The company’s Level I prospective study of the BioCharge technology is set to be published this year. A subset of the study’s patients showed a 93% success rate and a significant reduction in re-tear rates.
“Typically, re-tear rates for small to medium rotator cuff tears range from 35% to 40%,” Ogg said. “In our study, we’re seeing re-tear rates around 7% to 8%, which is a substantial improvement.”
Ogg said BioCharge results in early healing, but noted that repair failures can occur well beyond the initial recovery, even up to two years post-op.
“A patient might feel fine for a year or more, but if that initial healing didn’t happen properly, long-term outcomes can be compromised,” he explained. “That’s why our approach considers long-term outcomes.”
The Integrity System from Anika Therapeutics is a hyaluronic acid-based implant with bone and tendon fixation components.
Ease of Use
Dr. Khalil said traditional rotator cuff scaffolds take about 30 minutes to implant. “The surgeon needs to open the scaffold, manually thread sutures through each of the four corners and use a grasper to position it,” he added. “It’s a tedious, time-consuming process.”
Surgeons who were consulted during the development of Phantom-X suggested the implant should have a unique, integrated delivery mechanism. The pre-loaded, jaw-like device comes fully assembled. The scaffold is already in place, and the sutures and needles are integrated into the system.
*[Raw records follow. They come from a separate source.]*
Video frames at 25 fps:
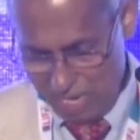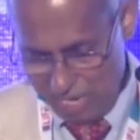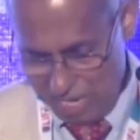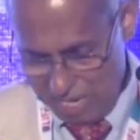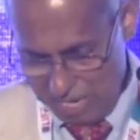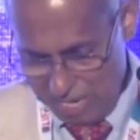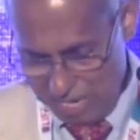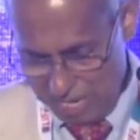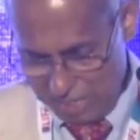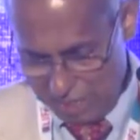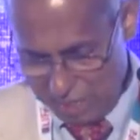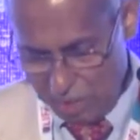
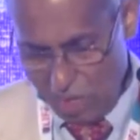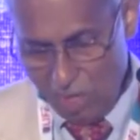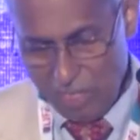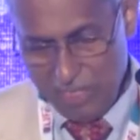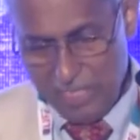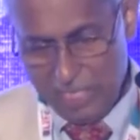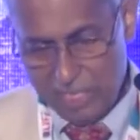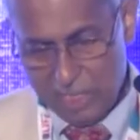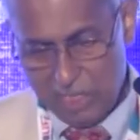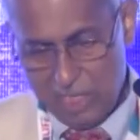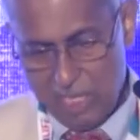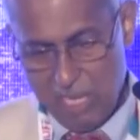And shock
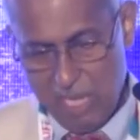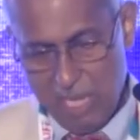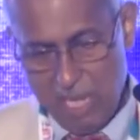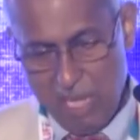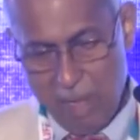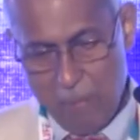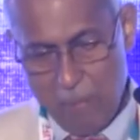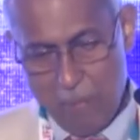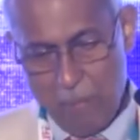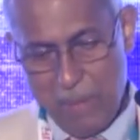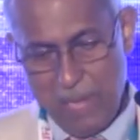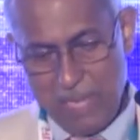is
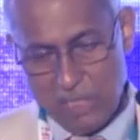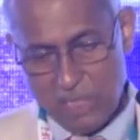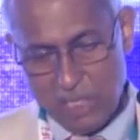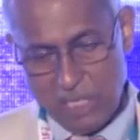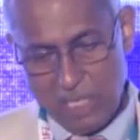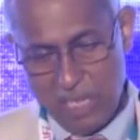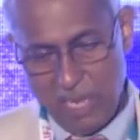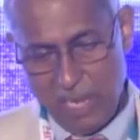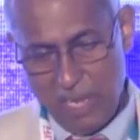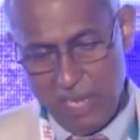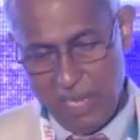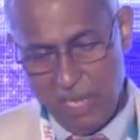
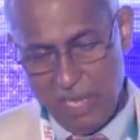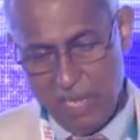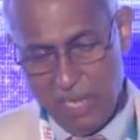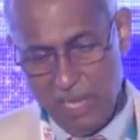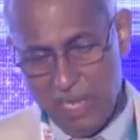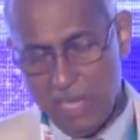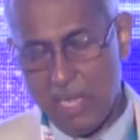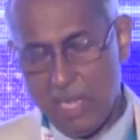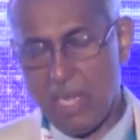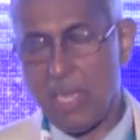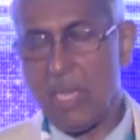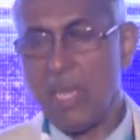basically
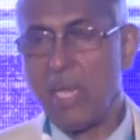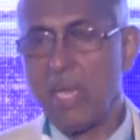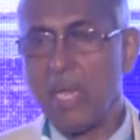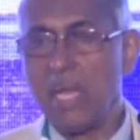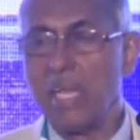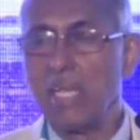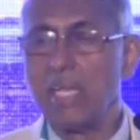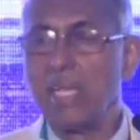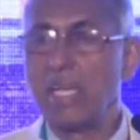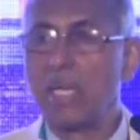a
“The surgeon needs to only open a sterile peel pack, position the scaffold and deploy it,” Dr. Khalil said. “There’s no need to pass sutures manually, and no extra steps. The entire process takes two to three minutes to complete.”
Anika paired the Integrity Implant with dedicated fixation tools and a simple, lateral surgical technique, making it fast and intuitive.
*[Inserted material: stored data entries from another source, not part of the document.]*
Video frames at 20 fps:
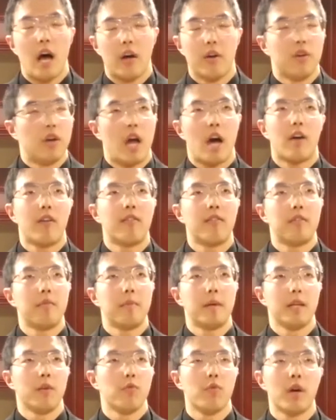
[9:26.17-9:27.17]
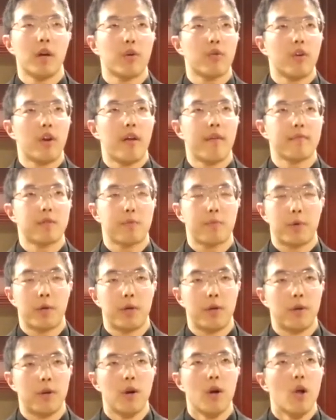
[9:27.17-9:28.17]
however many, 1 gram
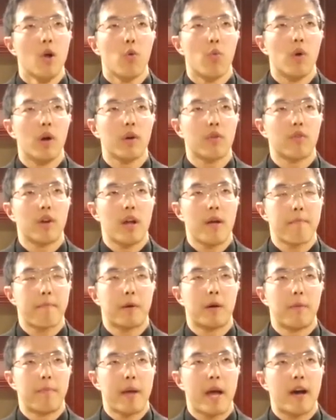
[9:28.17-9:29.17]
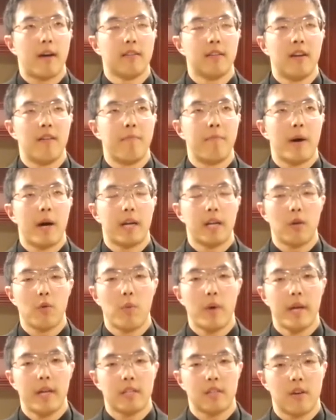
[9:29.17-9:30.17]
per pound of body
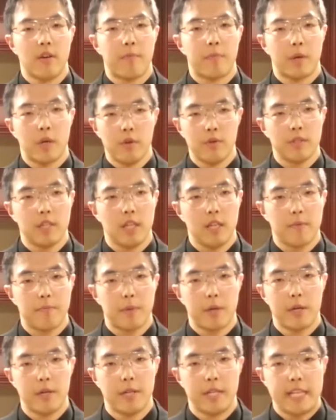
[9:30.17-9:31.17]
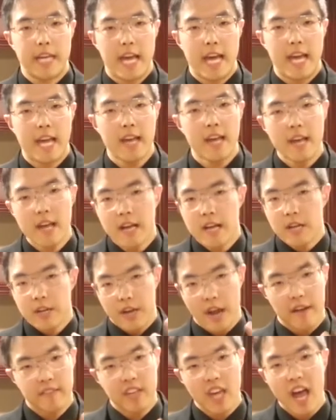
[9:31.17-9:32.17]
weight of protein per day.
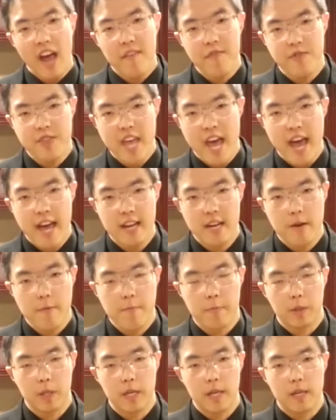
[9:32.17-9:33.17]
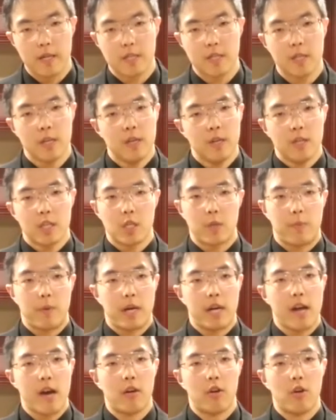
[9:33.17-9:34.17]
You have to have that in place,
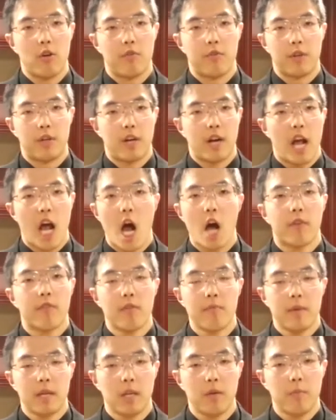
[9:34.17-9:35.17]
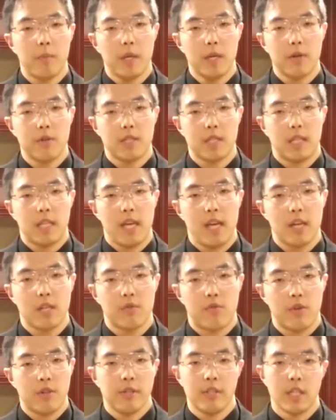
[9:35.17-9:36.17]
spread out over however many meals it takes
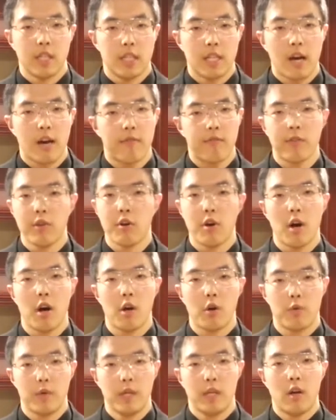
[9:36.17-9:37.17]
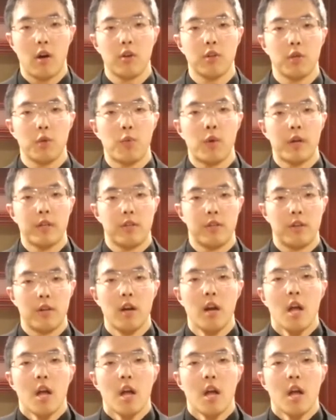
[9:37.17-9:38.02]
for you to not feel hungry at all. You want your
“This ease of use, combined with Integrity’s strength and biological activity, is driving significant interest among surgeons,” Dr. Blanchard said. “It’s our fastest growing product, with sequential quarter-over-quarter growth of 40%. We anticipate strong continued adoption, particularly in the U.S. market.”
Dr. Baker understands the importance of incorporating ease of use into a device’s design. “Integrity was made for quick placement,” he said. “In my own surgeries, it adds less than five minutes to the procedure. That’s a major win in terms of efficiency and workflow.”
Dr. Baker said Integrity is all about simplicity and reproducibility for surgeons.
“Surgeons fix the rotator cuff graft laterally, directly to the bone and just outside the repair site,” he said. “That way, when they’re finished with the augmentation, the graft ends up exactly where intended. There’s no drifting or repositioning — it’s locked in from the start.”
Additionally, no extra steps are needed to punch holes or place guides. “The entire implant goes in with a single-step insertion system,” Dr. Baker said. “It’s preloaded with the graft and an anchor. You simply punch it into the bone, and the graft is in place. There’s no fumbling with separate tools, no searching for pilot holes. It’s designed to be as streamlined and surgeon friendly as possible.”
Developing rotator cuff repair solutions that surgeons like to use is part of larger efforts to introduce devices that enhance healing for a surgery that still has plenty of room for improvement. It’s clear that significant opportunities exist for companies that work to fill the gap between optimal patient outcomes and current realities.